WORK ITEM: What's needed is an exact copy of all the data below, without pictures.

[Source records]
-----

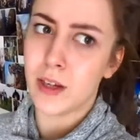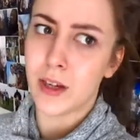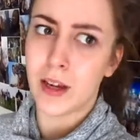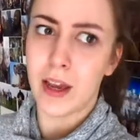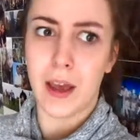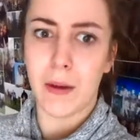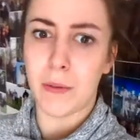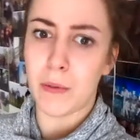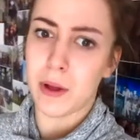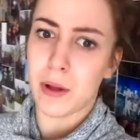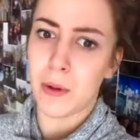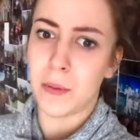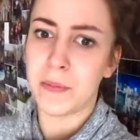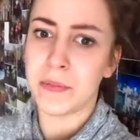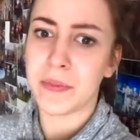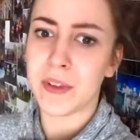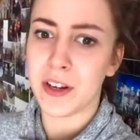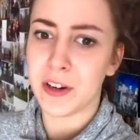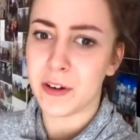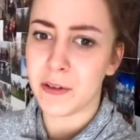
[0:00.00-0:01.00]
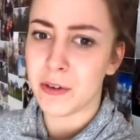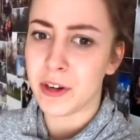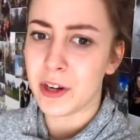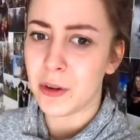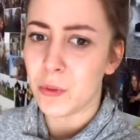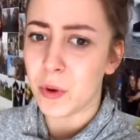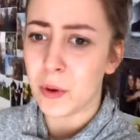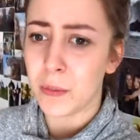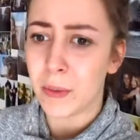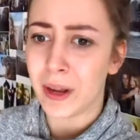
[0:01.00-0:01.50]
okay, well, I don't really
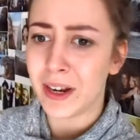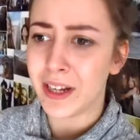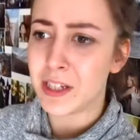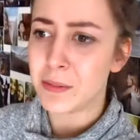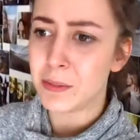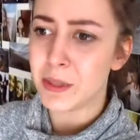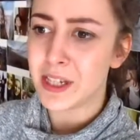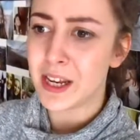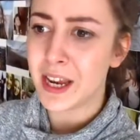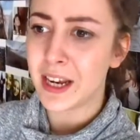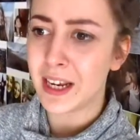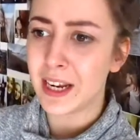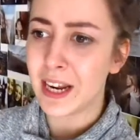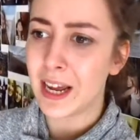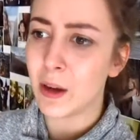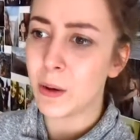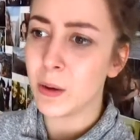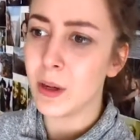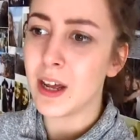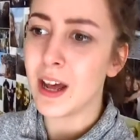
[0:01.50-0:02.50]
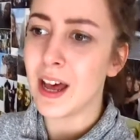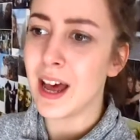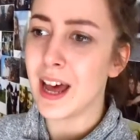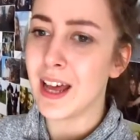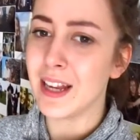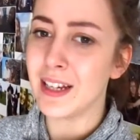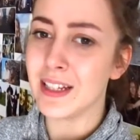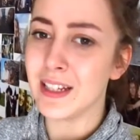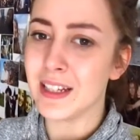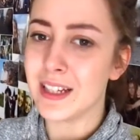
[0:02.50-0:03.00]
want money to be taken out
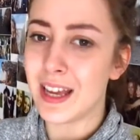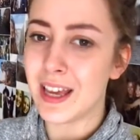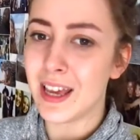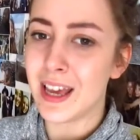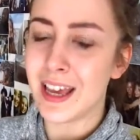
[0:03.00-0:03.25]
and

-----

COMPLETED TASK:
[0:00.00-0:01.00]
[0:01.00-0:01.50]
okay, well, I don't really
[0:01.50-0:02.50]
[0:02.50-0:03.00]
want money to be taken out
[0:03.00-0:03.25]
and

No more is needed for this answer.